Top of Material supplied

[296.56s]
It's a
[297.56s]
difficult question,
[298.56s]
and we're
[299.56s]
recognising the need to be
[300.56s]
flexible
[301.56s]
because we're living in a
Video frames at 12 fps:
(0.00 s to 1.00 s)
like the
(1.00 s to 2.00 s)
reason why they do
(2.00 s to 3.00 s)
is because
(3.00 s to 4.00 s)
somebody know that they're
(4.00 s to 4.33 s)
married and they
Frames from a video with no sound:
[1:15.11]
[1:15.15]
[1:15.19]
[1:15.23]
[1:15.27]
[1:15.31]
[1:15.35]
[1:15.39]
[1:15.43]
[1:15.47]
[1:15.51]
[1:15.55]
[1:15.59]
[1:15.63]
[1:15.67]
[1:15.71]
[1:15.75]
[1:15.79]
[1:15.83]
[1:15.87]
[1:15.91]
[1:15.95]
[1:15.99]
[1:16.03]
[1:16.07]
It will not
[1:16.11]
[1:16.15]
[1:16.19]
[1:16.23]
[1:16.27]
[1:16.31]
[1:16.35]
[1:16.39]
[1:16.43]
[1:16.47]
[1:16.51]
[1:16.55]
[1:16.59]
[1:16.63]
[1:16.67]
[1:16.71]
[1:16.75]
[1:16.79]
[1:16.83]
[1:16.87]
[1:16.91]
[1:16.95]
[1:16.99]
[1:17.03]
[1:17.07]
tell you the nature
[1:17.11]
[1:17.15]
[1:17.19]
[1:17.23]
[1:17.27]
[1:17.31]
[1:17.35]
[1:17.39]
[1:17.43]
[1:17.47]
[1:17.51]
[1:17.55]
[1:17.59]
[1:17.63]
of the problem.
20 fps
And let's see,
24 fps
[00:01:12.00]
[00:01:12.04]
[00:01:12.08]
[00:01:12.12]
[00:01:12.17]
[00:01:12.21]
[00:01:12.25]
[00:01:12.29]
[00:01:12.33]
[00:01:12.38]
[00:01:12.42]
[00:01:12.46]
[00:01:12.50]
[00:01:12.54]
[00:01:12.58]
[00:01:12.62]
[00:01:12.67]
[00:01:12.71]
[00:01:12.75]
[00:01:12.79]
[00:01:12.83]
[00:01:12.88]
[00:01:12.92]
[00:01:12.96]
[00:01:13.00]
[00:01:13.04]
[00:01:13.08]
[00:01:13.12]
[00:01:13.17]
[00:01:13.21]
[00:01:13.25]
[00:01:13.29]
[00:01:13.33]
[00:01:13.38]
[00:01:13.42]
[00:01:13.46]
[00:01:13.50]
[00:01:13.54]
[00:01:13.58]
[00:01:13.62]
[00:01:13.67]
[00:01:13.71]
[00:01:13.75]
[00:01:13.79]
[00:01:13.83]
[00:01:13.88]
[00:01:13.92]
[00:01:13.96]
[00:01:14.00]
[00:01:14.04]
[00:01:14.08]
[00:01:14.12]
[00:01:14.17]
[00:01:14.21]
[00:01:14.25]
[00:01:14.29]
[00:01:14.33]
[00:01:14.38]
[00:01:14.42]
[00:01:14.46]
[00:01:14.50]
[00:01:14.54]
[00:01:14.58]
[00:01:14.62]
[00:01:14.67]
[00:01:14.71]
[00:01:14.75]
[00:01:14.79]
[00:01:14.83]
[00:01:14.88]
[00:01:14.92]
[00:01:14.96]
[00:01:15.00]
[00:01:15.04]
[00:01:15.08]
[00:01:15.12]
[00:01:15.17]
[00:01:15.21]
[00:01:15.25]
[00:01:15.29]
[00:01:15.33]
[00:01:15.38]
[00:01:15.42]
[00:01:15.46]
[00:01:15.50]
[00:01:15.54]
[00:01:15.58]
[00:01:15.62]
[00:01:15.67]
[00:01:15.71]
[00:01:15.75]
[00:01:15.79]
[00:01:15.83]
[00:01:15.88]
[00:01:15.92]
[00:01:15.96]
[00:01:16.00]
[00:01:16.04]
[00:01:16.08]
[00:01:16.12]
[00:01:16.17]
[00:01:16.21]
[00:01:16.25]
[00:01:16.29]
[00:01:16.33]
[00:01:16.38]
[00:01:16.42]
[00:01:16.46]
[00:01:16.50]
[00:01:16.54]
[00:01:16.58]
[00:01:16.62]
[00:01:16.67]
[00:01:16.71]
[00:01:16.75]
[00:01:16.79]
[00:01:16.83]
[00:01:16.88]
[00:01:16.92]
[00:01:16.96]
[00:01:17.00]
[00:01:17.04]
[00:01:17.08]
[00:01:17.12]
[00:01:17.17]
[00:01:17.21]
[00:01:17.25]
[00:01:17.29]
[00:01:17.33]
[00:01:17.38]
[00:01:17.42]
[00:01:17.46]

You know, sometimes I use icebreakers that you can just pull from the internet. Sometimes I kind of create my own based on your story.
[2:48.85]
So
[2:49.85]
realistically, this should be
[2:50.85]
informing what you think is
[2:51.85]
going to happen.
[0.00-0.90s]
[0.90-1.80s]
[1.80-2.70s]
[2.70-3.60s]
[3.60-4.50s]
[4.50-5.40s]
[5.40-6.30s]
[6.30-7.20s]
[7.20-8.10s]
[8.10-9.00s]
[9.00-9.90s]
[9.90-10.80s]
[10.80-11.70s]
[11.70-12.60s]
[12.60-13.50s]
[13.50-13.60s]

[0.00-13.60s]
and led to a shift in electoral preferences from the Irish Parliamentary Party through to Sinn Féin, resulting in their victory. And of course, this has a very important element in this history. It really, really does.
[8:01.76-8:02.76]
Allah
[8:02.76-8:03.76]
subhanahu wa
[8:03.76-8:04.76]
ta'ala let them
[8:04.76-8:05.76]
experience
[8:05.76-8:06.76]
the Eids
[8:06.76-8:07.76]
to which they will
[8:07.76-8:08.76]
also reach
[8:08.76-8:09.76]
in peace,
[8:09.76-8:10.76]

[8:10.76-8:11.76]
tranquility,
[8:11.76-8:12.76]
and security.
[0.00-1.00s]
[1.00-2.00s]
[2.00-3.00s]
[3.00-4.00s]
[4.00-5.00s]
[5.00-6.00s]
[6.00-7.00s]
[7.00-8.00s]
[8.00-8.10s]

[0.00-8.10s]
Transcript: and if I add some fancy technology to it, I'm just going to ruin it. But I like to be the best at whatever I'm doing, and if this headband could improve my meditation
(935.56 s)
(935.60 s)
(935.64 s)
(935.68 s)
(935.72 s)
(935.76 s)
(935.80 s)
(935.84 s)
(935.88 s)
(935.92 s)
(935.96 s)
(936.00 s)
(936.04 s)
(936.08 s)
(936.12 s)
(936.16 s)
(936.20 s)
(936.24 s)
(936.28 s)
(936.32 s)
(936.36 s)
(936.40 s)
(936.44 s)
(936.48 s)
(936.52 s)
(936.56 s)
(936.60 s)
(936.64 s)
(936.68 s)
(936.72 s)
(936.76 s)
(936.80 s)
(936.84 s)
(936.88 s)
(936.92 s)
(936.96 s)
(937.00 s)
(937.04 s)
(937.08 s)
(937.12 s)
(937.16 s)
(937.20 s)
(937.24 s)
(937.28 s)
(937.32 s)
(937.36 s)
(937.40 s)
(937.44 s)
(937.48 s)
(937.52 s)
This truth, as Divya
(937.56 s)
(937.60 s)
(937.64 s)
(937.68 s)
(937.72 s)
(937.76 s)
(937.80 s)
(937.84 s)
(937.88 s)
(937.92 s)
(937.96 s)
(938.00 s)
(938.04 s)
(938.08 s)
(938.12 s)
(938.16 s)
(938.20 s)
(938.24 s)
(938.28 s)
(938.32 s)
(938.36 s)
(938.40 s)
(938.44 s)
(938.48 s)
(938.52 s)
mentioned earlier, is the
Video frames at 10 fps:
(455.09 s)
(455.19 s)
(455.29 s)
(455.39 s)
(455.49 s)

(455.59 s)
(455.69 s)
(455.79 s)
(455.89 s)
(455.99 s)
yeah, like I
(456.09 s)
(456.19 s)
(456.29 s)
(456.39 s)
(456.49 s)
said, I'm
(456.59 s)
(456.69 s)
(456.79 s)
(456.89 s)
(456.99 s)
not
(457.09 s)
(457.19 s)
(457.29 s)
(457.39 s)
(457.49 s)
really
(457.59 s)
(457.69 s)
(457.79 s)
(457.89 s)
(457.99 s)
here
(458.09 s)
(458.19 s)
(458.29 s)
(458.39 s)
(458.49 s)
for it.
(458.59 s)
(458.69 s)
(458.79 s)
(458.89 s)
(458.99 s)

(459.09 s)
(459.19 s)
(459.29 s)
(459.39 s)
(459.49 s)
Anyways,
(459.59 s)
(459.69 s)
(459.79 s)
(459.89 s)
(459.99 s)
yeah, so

Bottom of Material supplied

--- Goal of the exercise ---
Out of the data above, transcribe exactly and only the lines starting with the line that has "[00:01:12.58]" and going on through the line that has "[00:01:17.25]", both included.

--- Task output ---
[00:01:12.58]
[00:01:12.62]
[00:01:12.67]
[00:01:12.71]
[00:01:12.75]
[00:01:12.79]
[00:01:12.83]
[00:01:12.88]
[00:01:12.92]
[00:01:12.96]
[00:01:13.00]
[00:01:13.04]
[00:01:13.08]
[00:01:13.12]
[00:01:13.17]
[00:01:13.21]
[00:01:13.25]
[00:01:13.29]
[00:01:13.33]
[00:01:13.38]
[00:01:13.42]
[00:01:13.46]
[00:01:13.50]
[00:01:13.54]
[00:01:13.58]
[00:01:13.62]
[00:01:13.67]
[00:01:13.71]
[00:01:13.75]
[00:01:13.79]
[00:01:13.83]
[00:01:13.88]
[00:01:13.92]
[00:01:13.96]
[00:01:14.00]
[00:01:14.04]
[00:01:14.08]
[00:01:14.12]
[00:01:14.17]
[00:01:14.21]
[00:01:14.25]
[00:01:14.29]
[00:01:14.33]
[00:01:14.38]
[00:01:14.42]
[00:01:14.46]
[00:01:14.50]
[00:01:14.54]
[00:01:14.58]
[00:01:14.62]
[00:01:14.67]
[00:01:14.71]
[00:01:14.75]
[00:01:14.79]
[00:01:14.83]
[00:01:14.88]
[00:01:14.92]
[00:01:14.96]
[00:01:15.00]
[00:01:15.04]
[00:01:15.08]
[00:01:15.12]
[00:01:15.17]
[00:01:15.21]
[00:01:15.25]
[00:01:15.29]
[00:01:15.33]
[00:01:15.38]
[00:01:15.42]
[00:01:15.46]
[00:01:15.50]
[00:01:15.54]
[00:01:15.58]
[00:01:15.62]
[00:01:15.67]
[00:01:15.71]
[00:01:15.75]
[00:01:15.79]
[00:01:15.83]
[00:01:15.88]
[00:01:15.92]
[00:01:15.96]
[00:01:16.00]
[00:01:16.04]
[00:01:16.08]
[00:01:16.12]
[00:01:16.17]
[00:01:16.21]
[00:01:16.25]
[00:01:16.29]
[00:01:16.33]
[00:01:16.38]
[00:01:16.42]
[00:01:16.46]
[00:01:16.50]
[00:01:16.54]
[00:01:16.58]
[00:01:16.62]
[00:01:16.67]
[00:01:16.71]
[00:01:16.75]
[00:01:16.79]
[00:01:16.83]
[00:01:16.88]
[00:01:16.92]
[00:01:16.96]
[00:01:17.00]
[00:01:17.04]
[00:01:17.08]
[00:01:17.12]
[00:01:17.17]
[00:01:17.21]
[00:01:17.25]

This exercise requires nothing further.